Transient nucleation in H2O–H2SO4 mixtures: A stochastic approach

Abstract

Transient phenomena in the rate of nucleation are of importance in the interpretation of experimental data on nucleation in the H2SO4–H2O vapor system. Furthermore, fluctuations in the rate of nucleation can actually be measured. In view of these facts, a stochastic approach to the theory of nucleation is developed with eventual application to the H2SO4–H2O system. The central goal of the theory is the evaluation of the distribution of ’’first passage times,’’ for a nucleus, over the relevant free energy barrier. This distribution is calculated from the distribution of a ’’walker’’ on a lattice.
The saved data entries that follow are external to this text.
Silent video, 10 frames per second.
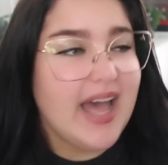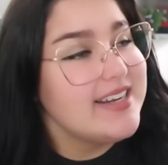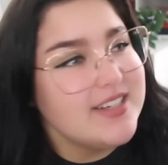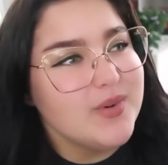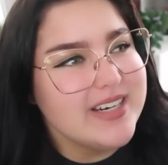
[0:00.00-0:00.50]
I
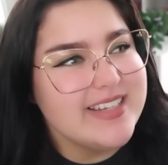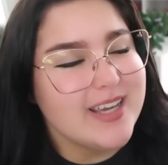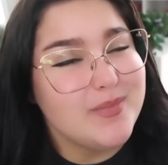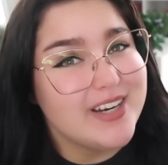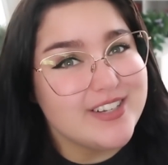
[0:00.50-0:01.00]
did want to take
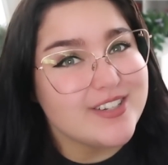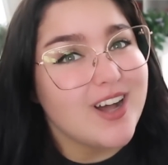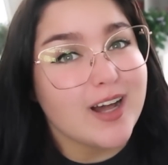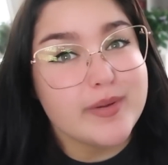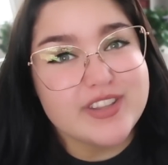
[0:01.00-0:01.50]
a minute to
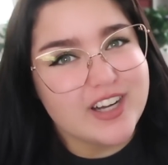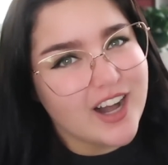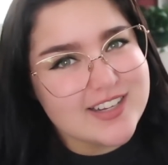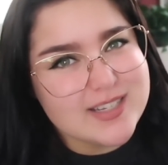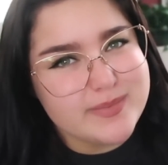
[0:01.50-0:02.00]
talk about the
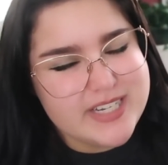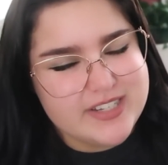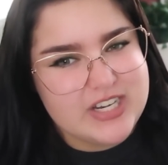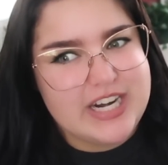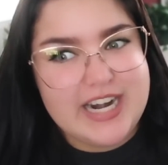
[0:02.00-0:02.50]
concept
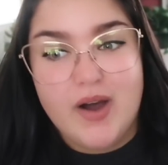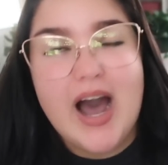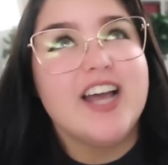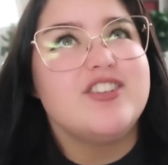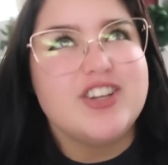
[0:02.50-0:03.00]
teaser. Now,
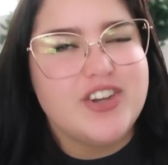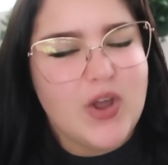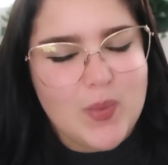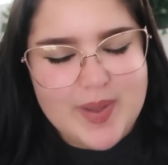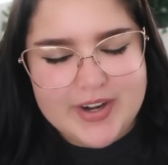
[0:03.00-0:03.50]
I should
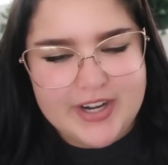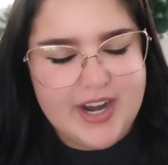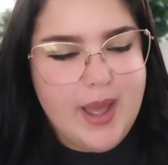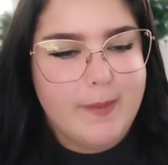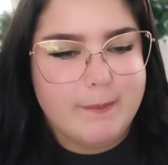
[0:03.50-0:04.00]
know better,
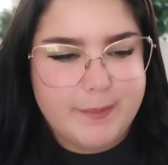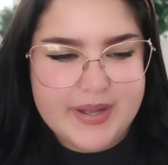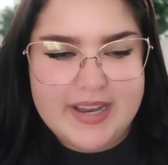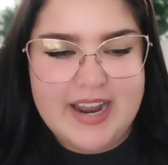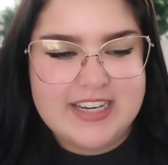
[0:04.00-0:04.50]

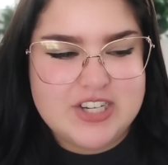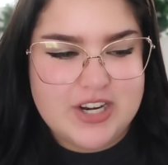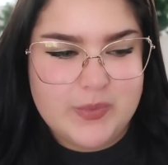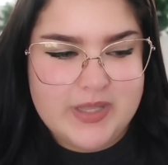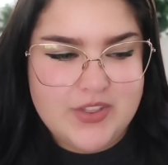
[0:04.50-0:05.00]
but I
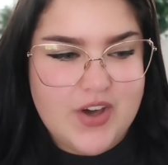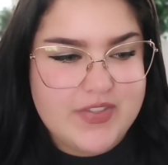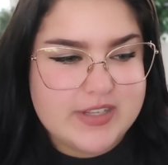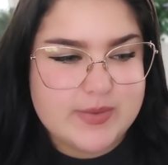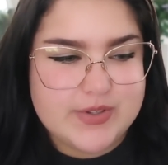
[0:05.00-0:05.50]
genuinely thought
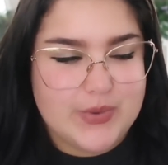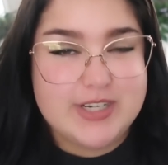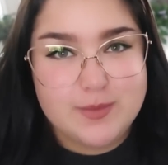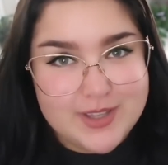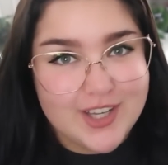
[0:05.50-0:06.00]
this was going
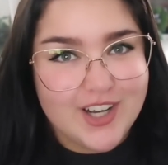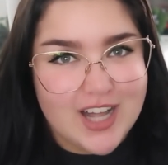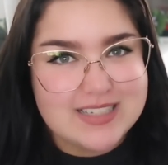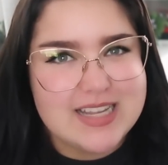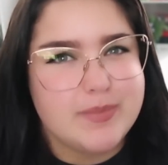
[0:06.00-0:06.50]
to be their
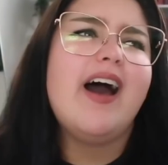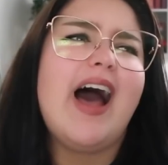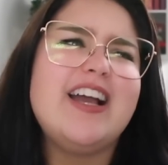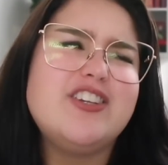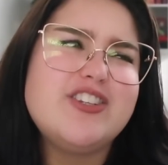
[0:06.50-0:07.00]
concept.
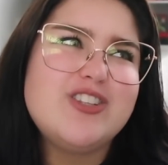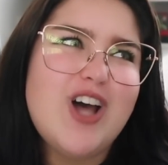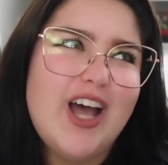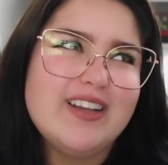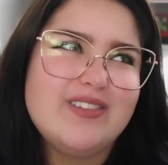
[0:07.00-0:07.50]
I just
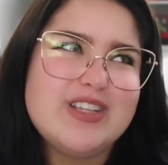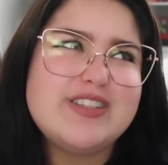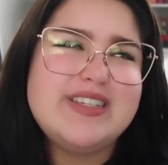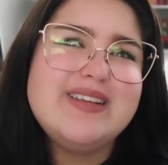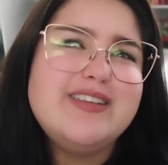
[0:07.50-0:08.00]
thought this
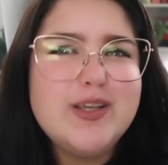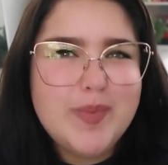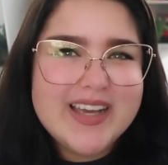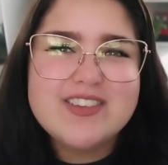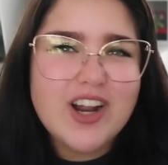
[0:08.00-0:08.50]
Disney
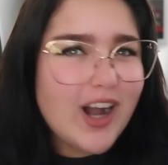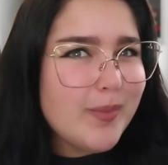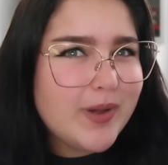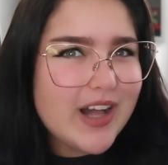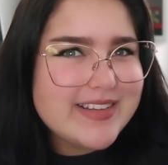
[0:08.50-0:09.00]
Pixar
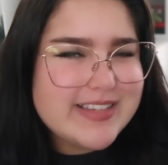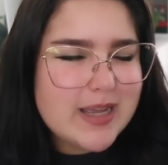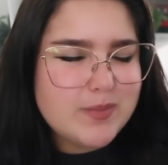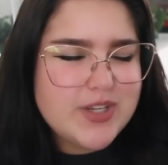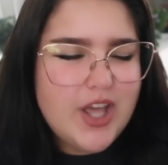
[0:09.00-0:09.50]
up
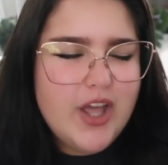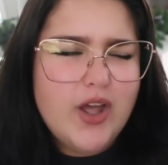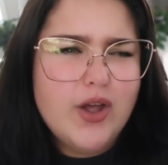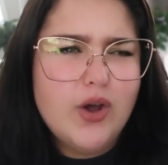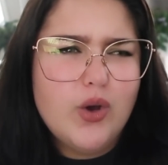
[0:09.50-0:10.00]
concept
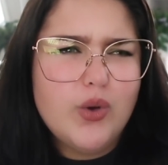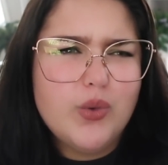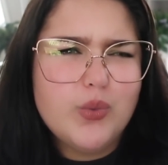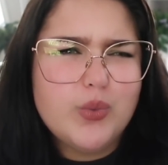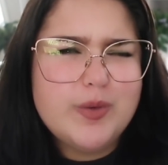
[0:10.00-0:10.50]

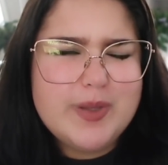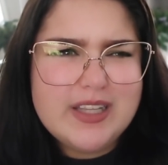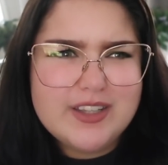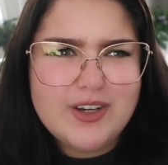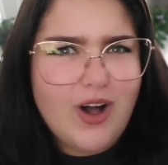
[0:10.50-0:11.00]
would be
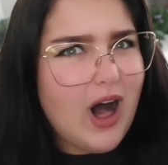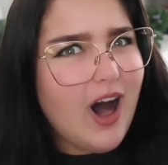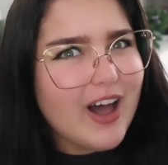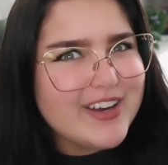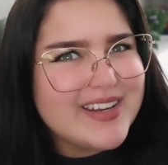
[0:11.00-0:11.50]
a little
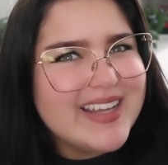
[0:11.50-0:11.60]
odd.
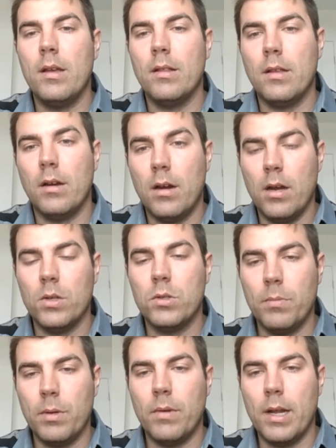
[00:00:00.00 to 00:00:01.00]
our house will
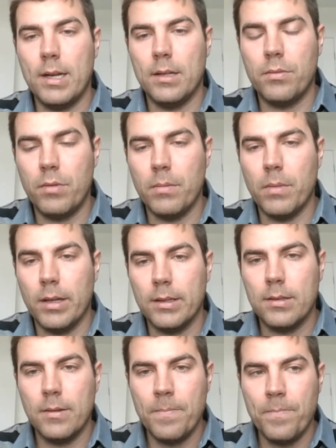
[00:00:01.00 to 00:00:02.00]
be ready in 3
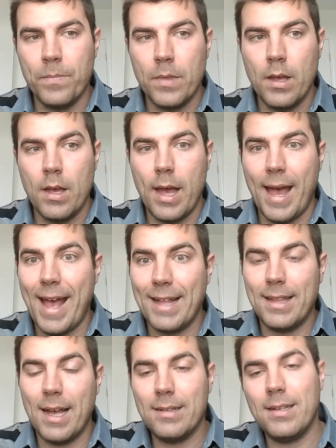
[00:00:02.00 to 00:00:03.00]
months, at
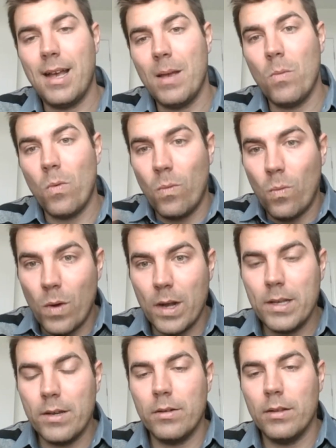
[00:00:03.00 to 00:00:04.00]
that time,
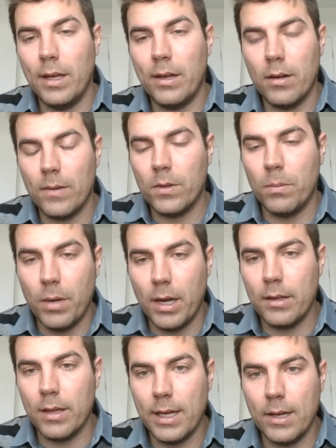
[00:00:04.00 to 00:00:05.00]
1 year later after
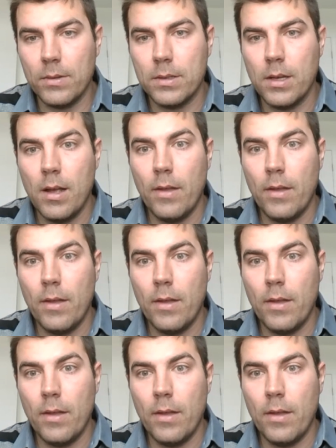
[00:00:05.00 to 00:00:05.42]
buying the house,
However, the distribution of the walker is derived from a ’’master equation,’’ and for this purpose it is demonstrated that walks on lattices and master equations are, in this sense, ’’equivalent’’ even for a lattice which is not translationally invariant. Given the distribution of first passage times, it is possible to compute the transient rate of nucleation, as well as the distribution of fluctuations of the rate about some instantaneous mean. This theory is then applied to the H2SO4–H2O vapor system, and the results indicate that, under many typical experimental conditions, the time to reach the steady state may be quite long (hundreds or thousands of seconds), but that nevertheless, some nucleation should be observed in the laboratory time frame (in agreement with experiment). The character of nucleation as an ’’extreme event’’ is demonstrated by the appearance of a large band gap in the spectrum of relaxation times for the process.